Thursday, December 29, 2011

The New York Times is wrong.

The New York Times has always been one of the biggest anti-gun media outlets, but you'd think that with guns now being the "in" think, they'd at least put a little more thought into their gun articles.

Take for example, this glaring error, not even a full paragraph in:
No one knows how many more firearms were purchased through the gun-show loophole that enables black marketeering.

First, there is no "gun show loophole". The private sale of a firearm from one person to another is explicitly excluded in the word of the law from being subject to background checks. That is not a loophole. With that being said, second, private sales of firearms are legal. Therefore, there is no "black marketeering". If there is any "black marketeering" going on, (i.e: knowingly selling a firearm to a prohibited person), there is no "loophole" that protects the seller or buyer. Both have broken the law, plain and simple.

Thursday, December 8, 2011

Our security theater has become a dark comedy.

The TSA, like all the other government alphabet soup agencies, isn't known for it's common sense or critical thinking skills.

Let's think about this logically. If someone were intent on taking a gun onto an airplane, are they going to keep it in plain site, stuck to the side of a bag? And that's ignoring the fact that the gun stuck on the bag isn't even the size of a real gun.

This is a prime example of good, old fashioned, bureaucratic stupidity. And what is an act of stupidity without it's peanut gallery cheering it on? I was going to repost some of her more idiotic comments and rip them apart here, but then I realized there are just too many. Seriously... Between her and Baldr Odinson, you've gotta have a pair of waders.
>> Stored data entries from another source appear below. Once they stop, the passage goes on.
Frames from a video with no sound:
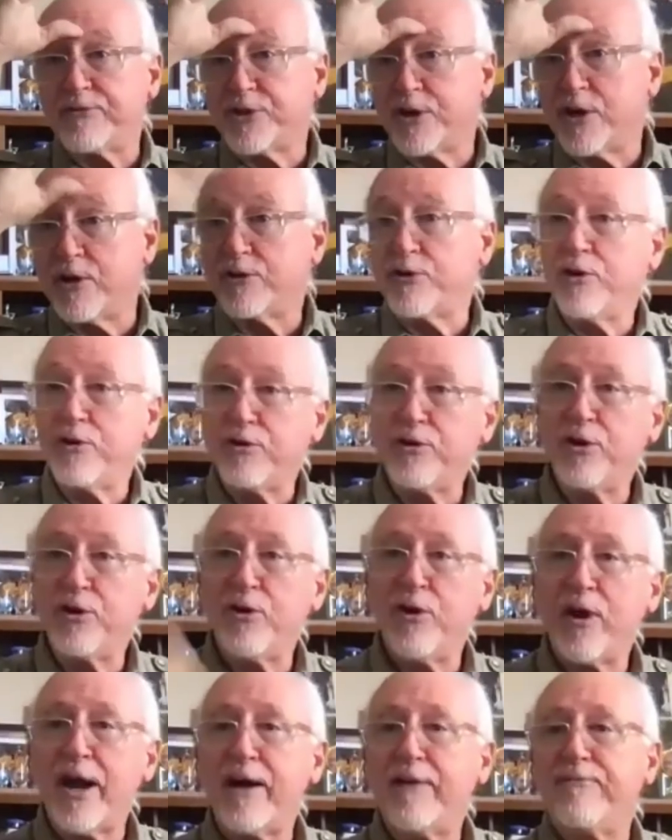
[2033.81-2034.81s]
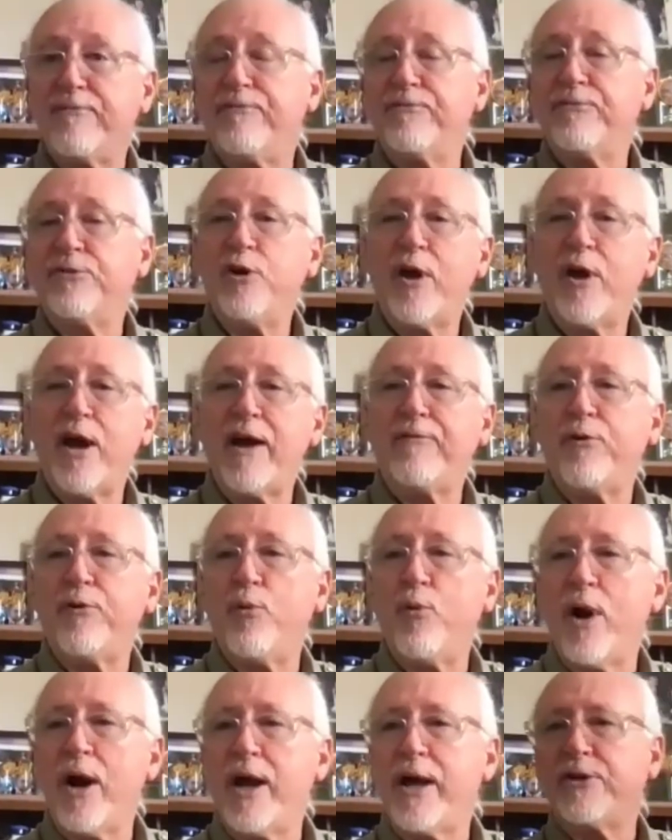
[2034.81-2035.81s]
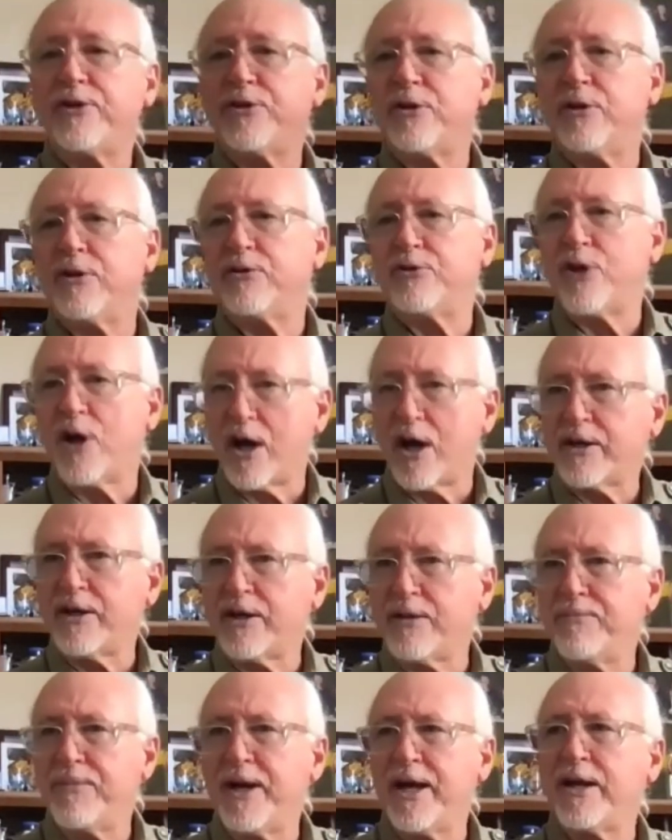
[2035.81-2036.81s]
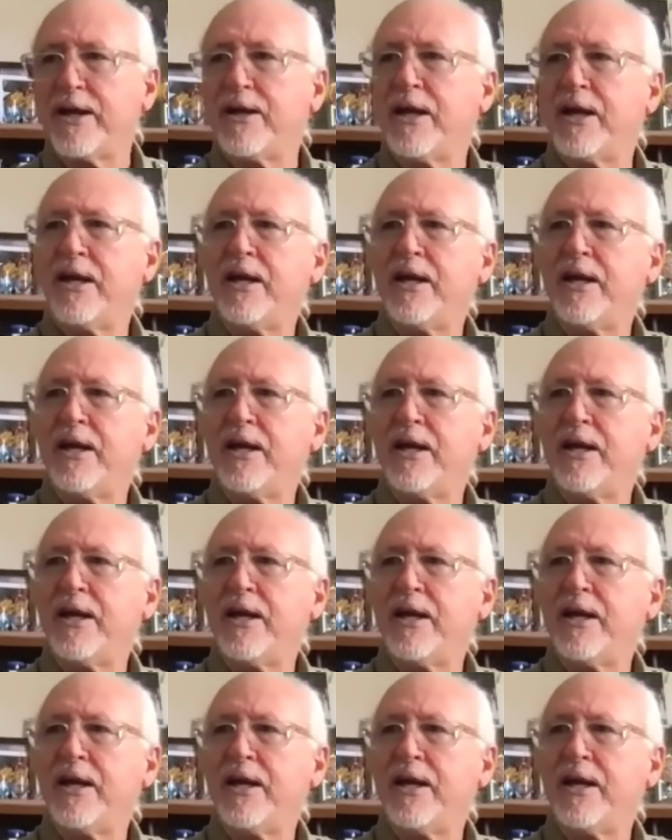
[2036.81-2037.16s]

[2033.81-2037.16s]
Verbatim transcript: So you you have you have a way to document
Is help really just a phone call away?

Apparently not. Just because you call 911, it doesn't mean the person on the other end is working in your best interests:

REDDING, Calif. -- On Oct., 21 Donna Hopper's life changed forever. She was scared by a man trying to break into her Redding home so she got her gun and when the intruder started coming in she shot and killed him


Hearing Hopper sobbing and shaken, the operator works to keep her calm, as Redding Police rush to the house. Hopper fired two shots, but it was not enough to scare him off.

DH: He's coming back. I can see his shadow.

911: Okay. Where is he at?

Dh: (Sobs)

911: Donna?

DH: Just a minute. He's coming in to my front yard.Oh God. He's coming through the window. I'm gonna shoot him again!

911: No. Uh, ma'am. Don't.

You can follow the link and listen to the entire 911 call.

My take: If someone is bad/bol/drunk/drugged-up enough to be shot at twice and still continue breaking into your house, it's a good idea to shoot them, because I don't think they're coming into have tea and cakes with you.

Wednesday, December 7, 2011

Tuesday, December 6, 2011

One very dumb criminal.

Mugger picks wrong victim: MMA fighter

“At that moment, he backs up the gun and he racks it,” Justin recalled. “The gun jammed. He racked it a second time. He ejected the bullet on the ground. He went down and grabbed the bullet and said, ‘Look, m-----f-----, it’s a hollow point. I’ll blow your brains out.’”

It's not picking on an MMA fighter that made this criminal dumb. I've seen quite a few "expert fighters" come out on the losing side of a fight with a less experienced opponent.

It's the fact that he doesn't know a proper failure drill that makes him dumb. Not a single gun fighting course recommends that after clearing a failure, you pick up the ejected cartridge and hold it up as an example of the potential damage you may inflict upon your adversary.

And here is my favorite line of the story:
“I wasn’t scared because I’m trained,” Justin explained.

The moral of this story is that in a crisis, no one rises to the occasion. They only fall back to their last successful level of training.